- Amber Lee Ettinger in the viral music video

Song by Leah Kauffman
- Published: YouTube
- Released: June 13, 2007
- Genre: Political, comedy, pop
- Length: 3:18
- Songwriters: Leah Kauffman, Ben Relles
- Producer: Rick Friedrich

= Crush on Obama =

"Crush on Obama" is an Internet viral video, first posted on YouTube in June 2007 featuring a young woman seductively singing of her love for then-U.S. Senator (later President) Barack Obama.

==Background==
The video was produced by BarelyPolitical.com, was lip-synched for the video by actress and model Amber Lee Ettinger, and Leah Kauffman (of "My Box in a Box" fame) provided the vocals.

The concept was the brainchild of 32-year-old advertising executive Ben Relles. "Crush on Obama" was co-written and produced by Rick Friedrich. The creators sold two shirts and the red shorts used in the video in an eBay auction. One of the shirts garnered $1,000. Proceeds from the auction were donated to the Philadelphia Committee to End Homelessness. On May 25, 2007, Ben Relles placed an ad on the online classified website, Craigslist, seeking a music video director. The ad was answered by filmmakers Kevin Arbouet and Larry Strong. Filming began later that same day in and around various New York City landmarks. Arbouet and Strong co-directed and shot the entire video in about six hours. The whole film project took approximately two to three weeks.

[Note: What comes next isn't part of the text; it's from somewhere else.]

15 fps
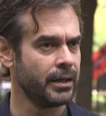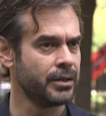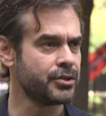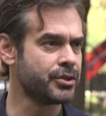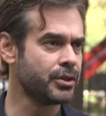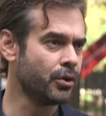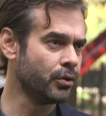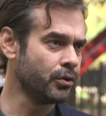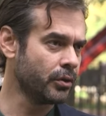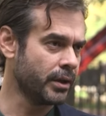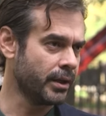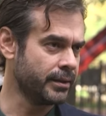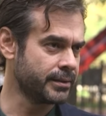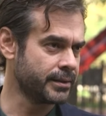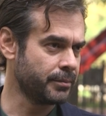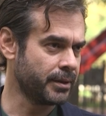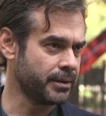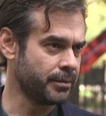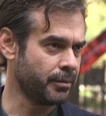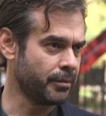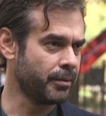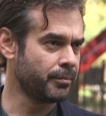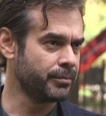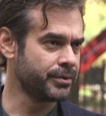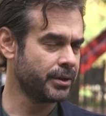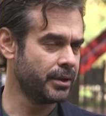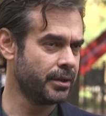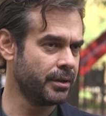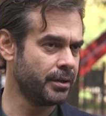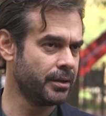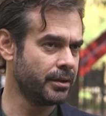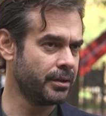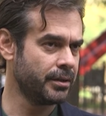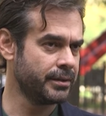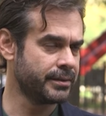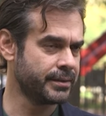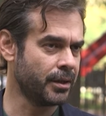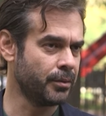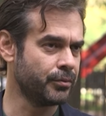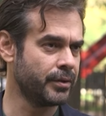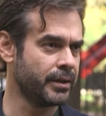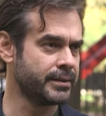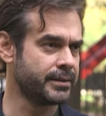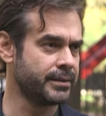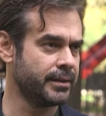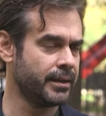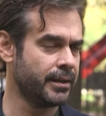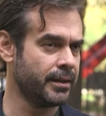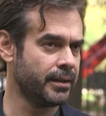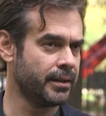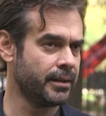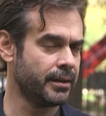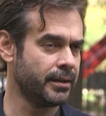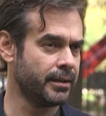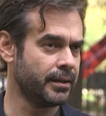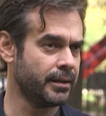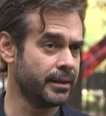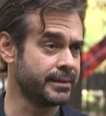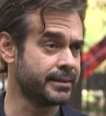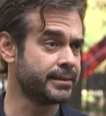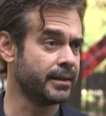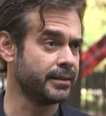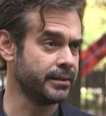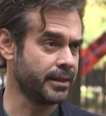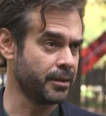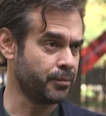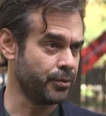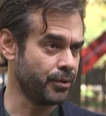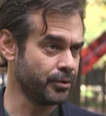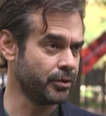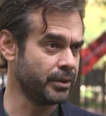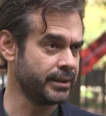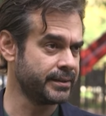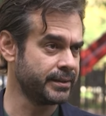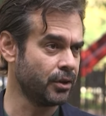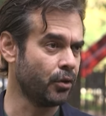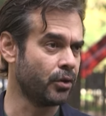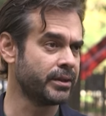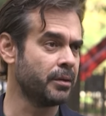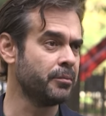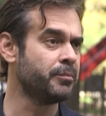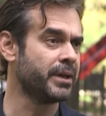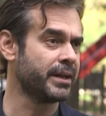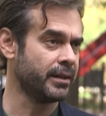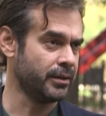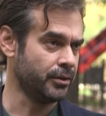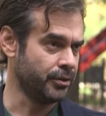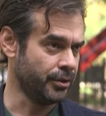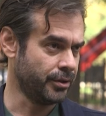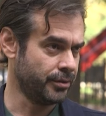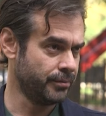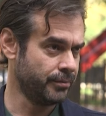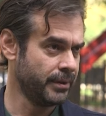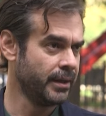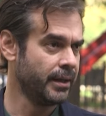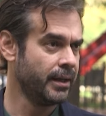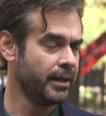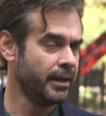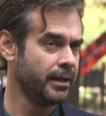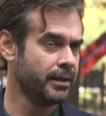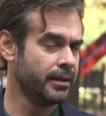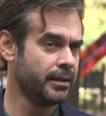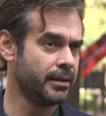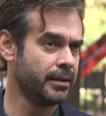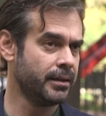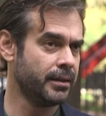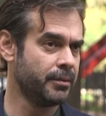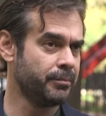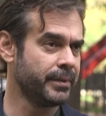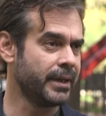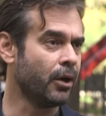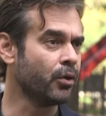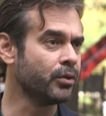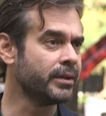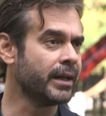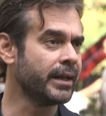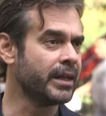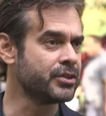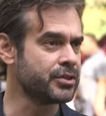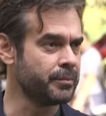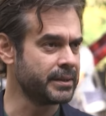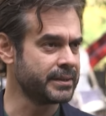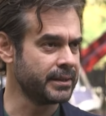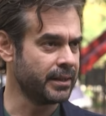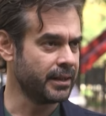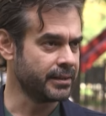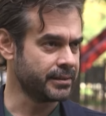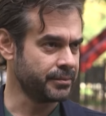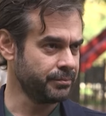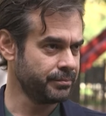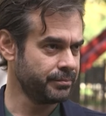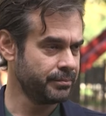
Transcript: E, jeolog aynı zamanda babam. E, İstanbul Üniversitesi'nde e, asistanlık yapıyor. Dolayısıyla oradan para alıyor. Hı hı. E, yani ondan geçinmesi lazım.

On June 13, 2007, the video was posted to the video sharing website YouTube and garnered over one thousand views within the first five hours of its posting. By the second day the American news media had taken notice of the video's growing popularity. Relles, Ettinger and Kauffman appeared on many television news programs. The video was nominated in the Politics category in the 2007 YouTube Awards.

==Obama's response==
When asked about the video by the Des Moines Register on June 18, 2007, Obama said, "It's just one more example of the fertile imagination of the Internet. More stuff like this will be popping up all the time." Obama told the Associated Press that the Obama Girl video had upset his daughters and said, "You do wish people would think about what impact their actions have on kids and families."

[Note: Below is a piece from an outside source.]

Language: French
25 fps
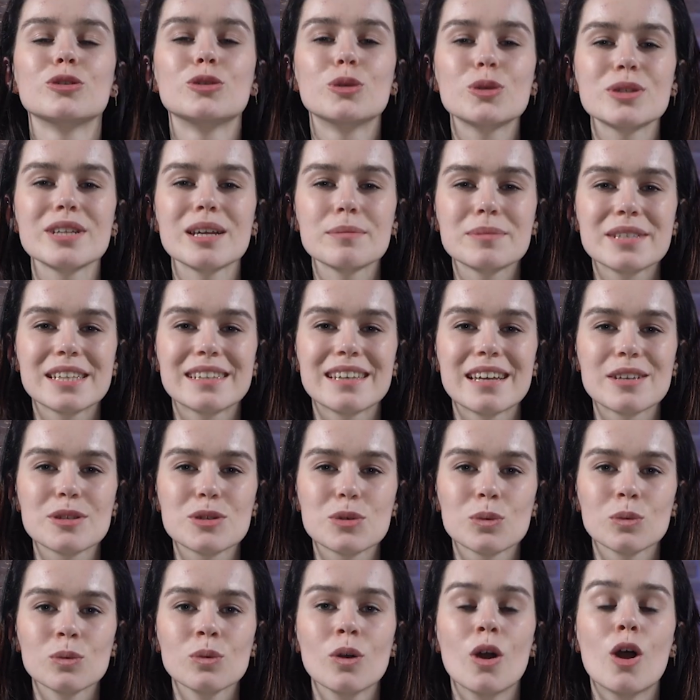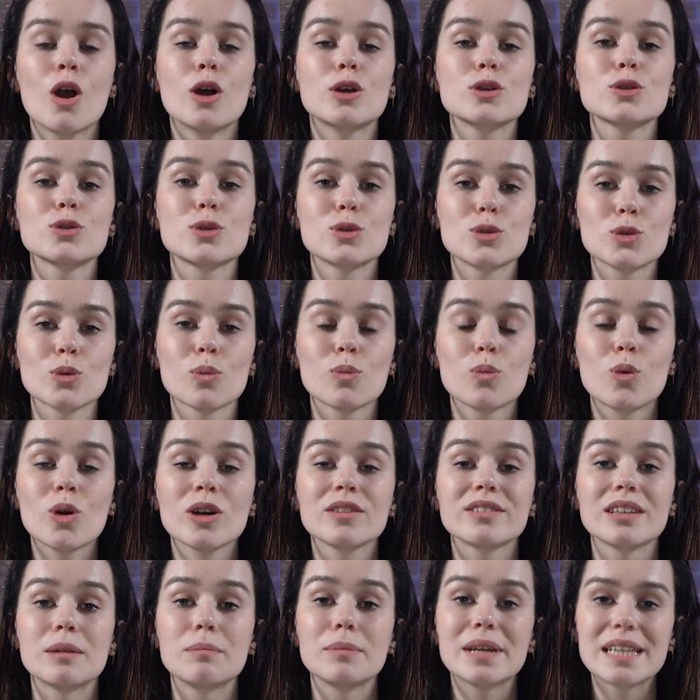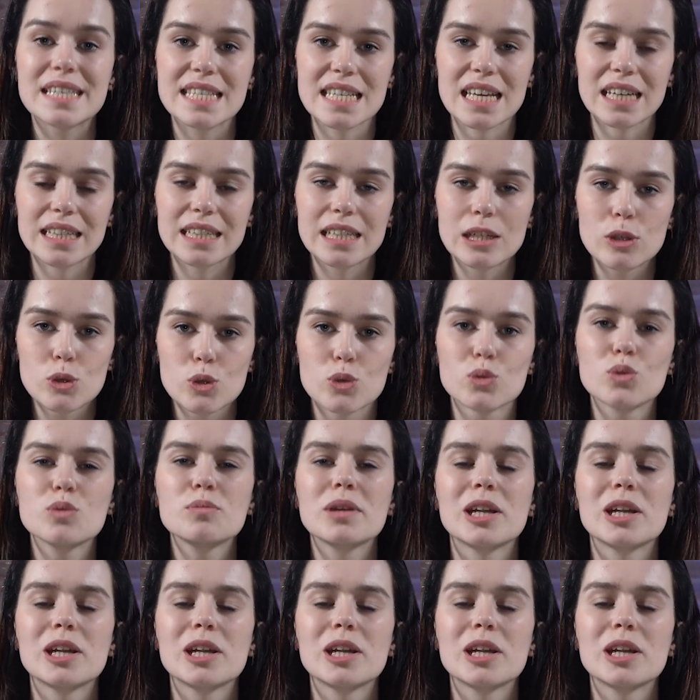Deuxième citation, ce ne sont point des médecins qu'ils jouent,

Obama's campaign stated they had nothing to do with the video's creation. Kauffman and Ettinger confirmed this during their June 15, 2007 appearance on Fox & Friends, where they said that the video was not made to support Barack Obama in his campaign but rather for fun. They also expressed interest in making more videos of the same genre for other candidates of other parties as well.